Christopher Hampton's eminently revivable play is a latterday Sunset Boulevard. But instead of a drifting hack meeting a marooned legend we see the Hungarian dramatist Odon von Horvath fictively and wittily projected into a post-1938 Hollywood packed with European emigres.

The real Horvath was killed in a freak accident on a Paris boulevard. But here he goes to Hollywood and becomes the archetypal Hampton hero: a detached, ironic observer encountering the ideological certainties of Bertolt Brecht and wanly contrasting the impoverished neglect of Heinrich Mann with the acclaim accorded his ponderously self-important brother, Thomas. The play both offers a vivid picture of wartime Hollywood where literary legends became studio hacks, and sharply counterpoints European experience with America's "tragic innocence".

The juiciest scenes in the play involve the collisions between Horvath and Brecht. The former believes a writer's primary duty is to interpret the world; the latter that it is his job to change it. Although Hampton's sympathies lie with Horvath, he endows Brecht with a bulldozing energy and wit that allow him to dominate every scene he is in. Brecht's detestation of Thomas Mann, contempt for America's "depraved cuteness" and conviction that he and Chaplin are the only first-rate directors are not only very funny but symbols of his iron certainty. And it's a sign of Hampton's maturity that he gives many of the best lines to the writer with whom he is least in sympathy.

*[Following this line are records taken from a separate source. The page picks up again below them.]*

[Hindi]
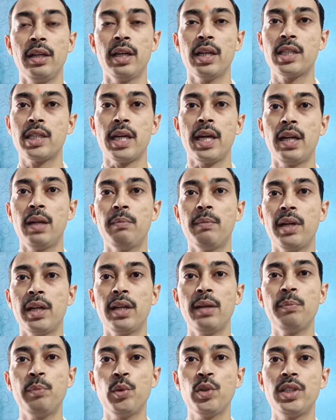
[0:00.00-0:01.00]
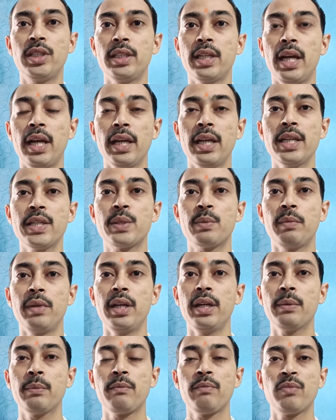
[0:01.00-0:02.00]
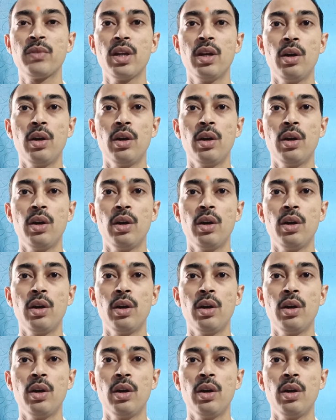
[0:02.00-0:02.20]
या छः नंबर की पूछी आएगी इसमें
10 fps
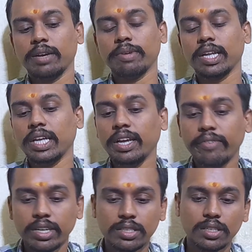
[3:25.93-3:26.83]
ఏమైనా
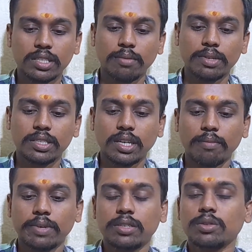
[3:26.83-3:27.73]
ఈవెంట్స్కి సంబంధించిన
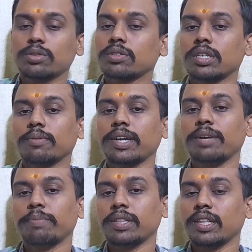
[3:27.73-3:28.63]
అప్డేట్ చూసుకుంటే పోయి
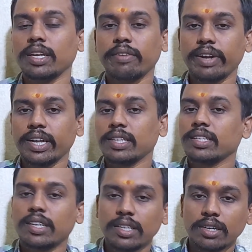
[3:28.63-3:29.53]
పెద్ద ఈవెంట్ అయితే
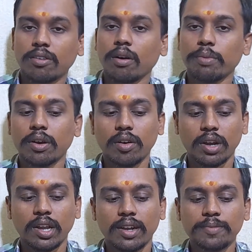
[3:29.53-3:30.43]
జరిగింది కామిక్
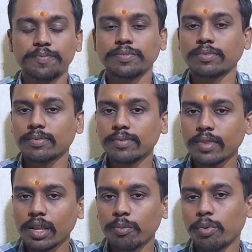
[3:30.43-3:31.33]
కాన్లో
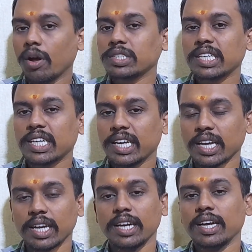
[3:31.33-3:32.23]
ప్రాజెక్ట్కి
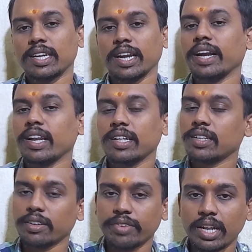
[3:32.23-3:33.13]
టైటిల్
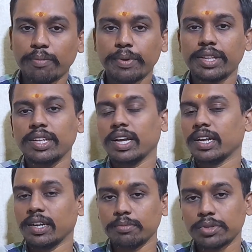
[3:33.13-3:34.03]
అయితే రివీల్ అయిపోయింది
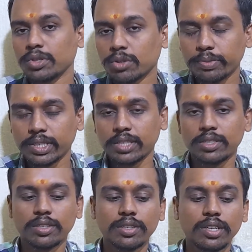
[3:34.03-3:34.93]
అని గ్లిమ్స్ కూడా
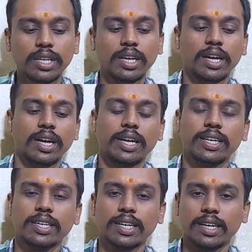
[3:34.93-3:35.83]
చూపించేసారు
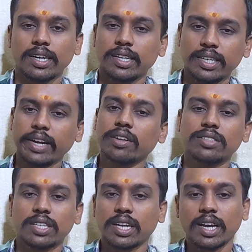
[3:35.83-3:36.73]
అండ్ టైటిల్
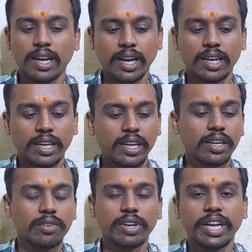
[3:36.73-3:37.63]
వచ్చేసరికి కల్కి
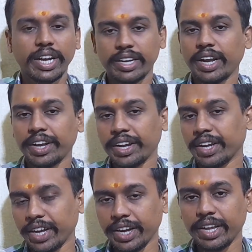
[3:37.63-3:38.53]
ట్వంటీ ఎయిట్ నైంటీ
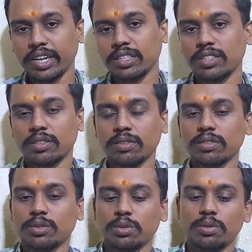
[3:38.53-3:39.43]
ఎయిట్ ఏడీ అని ఇచ్చారు
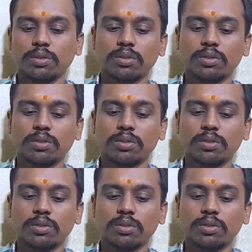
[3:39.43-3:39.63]
సో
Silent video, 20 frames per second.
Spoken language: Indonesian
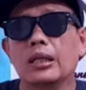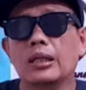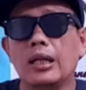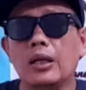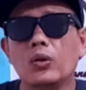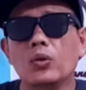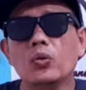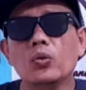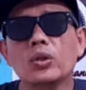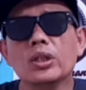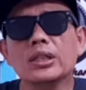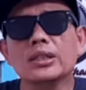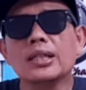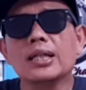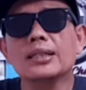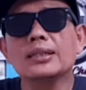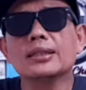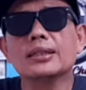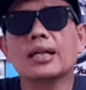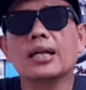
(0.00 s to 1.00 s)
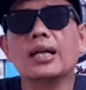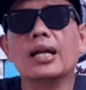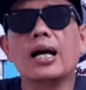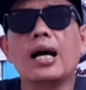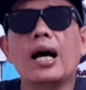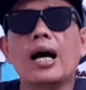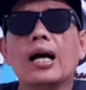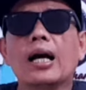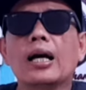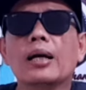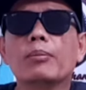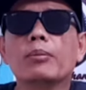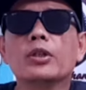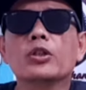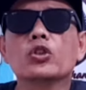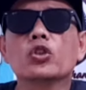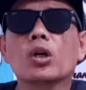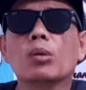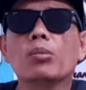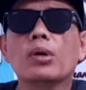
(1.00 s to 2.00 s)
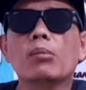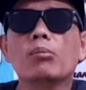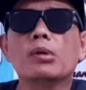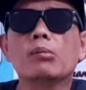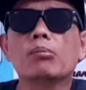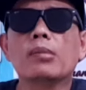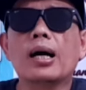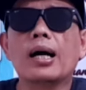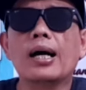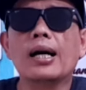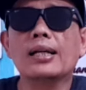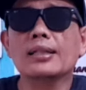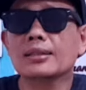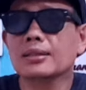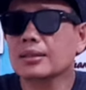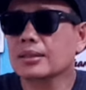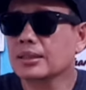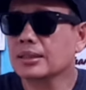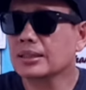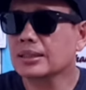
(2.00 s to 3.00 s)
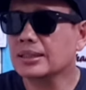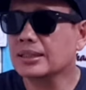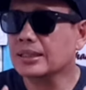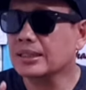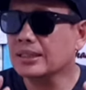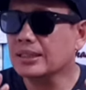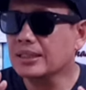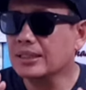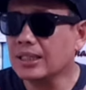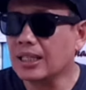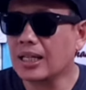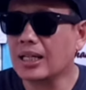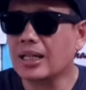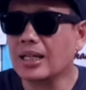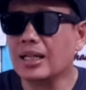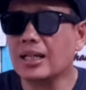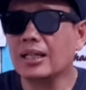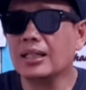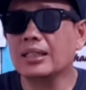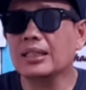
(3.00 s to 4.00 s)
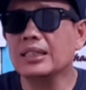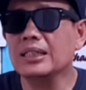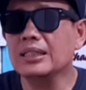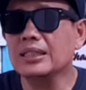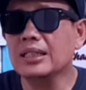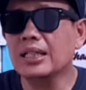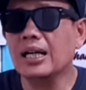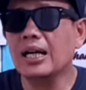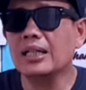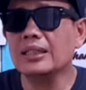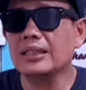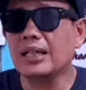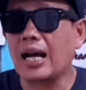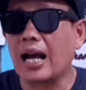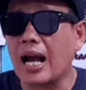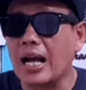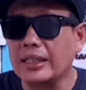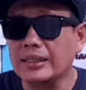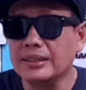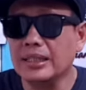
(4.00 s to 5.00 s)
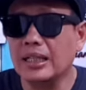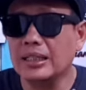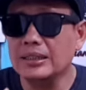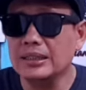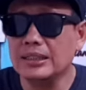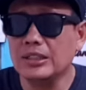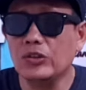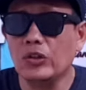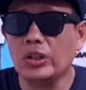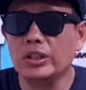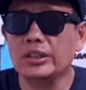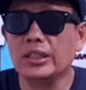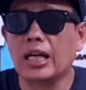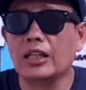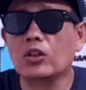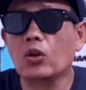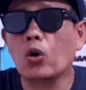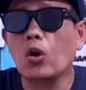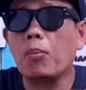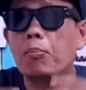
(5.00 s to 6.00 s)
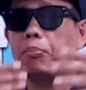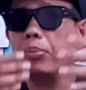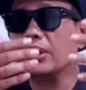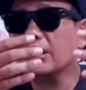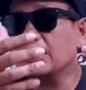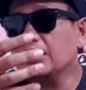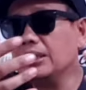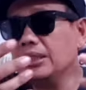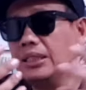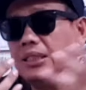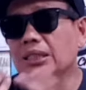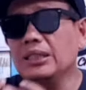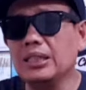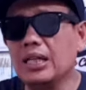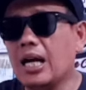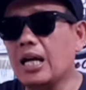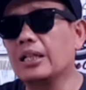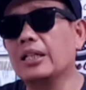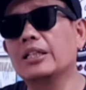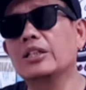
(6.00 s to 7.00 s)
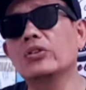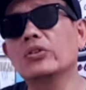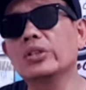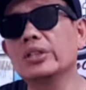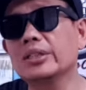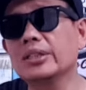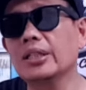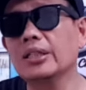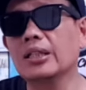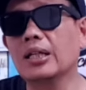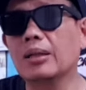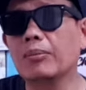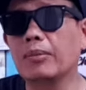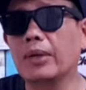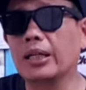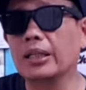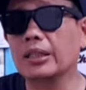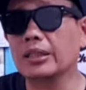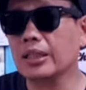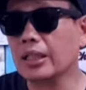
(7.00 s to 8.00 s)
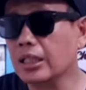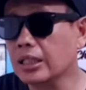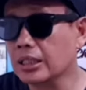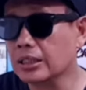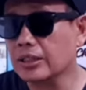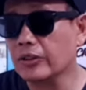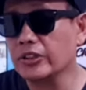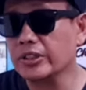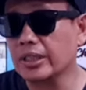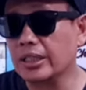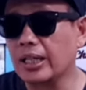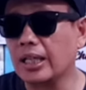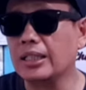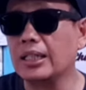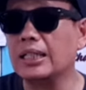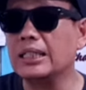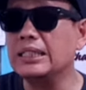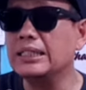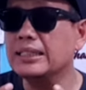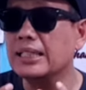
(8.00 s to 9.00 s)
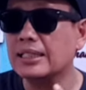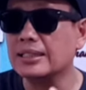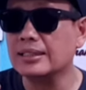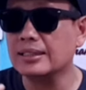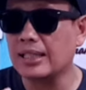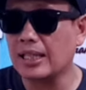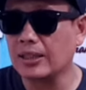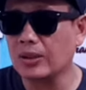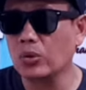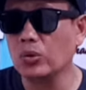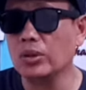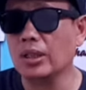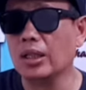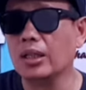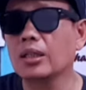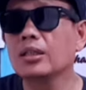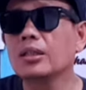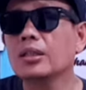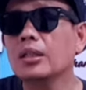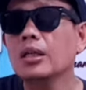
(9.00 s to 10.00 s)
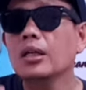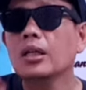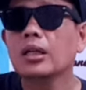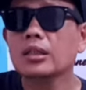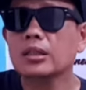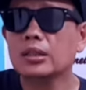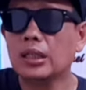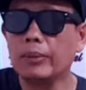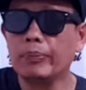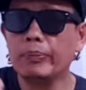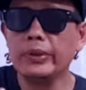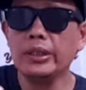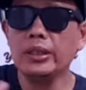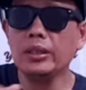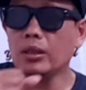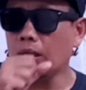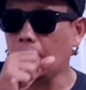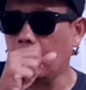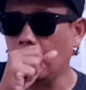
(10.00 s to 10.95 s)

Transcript: Lalu kita sekarang akan mencoba membahas sejarah liga yang ada di Indonesia atau kompetisi yang ada di Indonesia ya baik kita kan kita sekarang ada Liga satu ya tapi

What I noticed in John Crowley's production, more than in Gordon Davidson's in Los Angeles in 1982 or Peter Gill's at the National, is that the play is also about the melancholy of exile. Horvath himself happily adjusts to Hollywood's ebullient freakishness. But Hampton writes with real compassion about Heinrich Mann who, having written the original Blue Angel, is turned into a Burbank wage-slave, and about his wife, Nelly, who becomes an alcoholic wreck. Even the Olympian Thomas Mann is a prophet without a pulpit. For some Hollywood may have been a temporary paradise. But, in a brilliant Hampton phrase, it is an "Eden paid for out of other men's dreams".

Crowley's production, set in an empty swimming pool, also contains a number of fine performances. Ben Daniels's Horvath has exactly the right quality of amused detachment and there is first-rate support from Phil Davis as a chippy Brecht sockless in Santa Monica, Richard Johnson as a Heinrich Mann wreathed in melancholy dignity, Lizzy McInnerny as his blowsily boozy wife and Gawn Grainger as his self-satisfied brother. Hampton went on to script the musical of Sunset Boulevard; this exhilarating play is infinitely closer to the original's bittersweet spirit.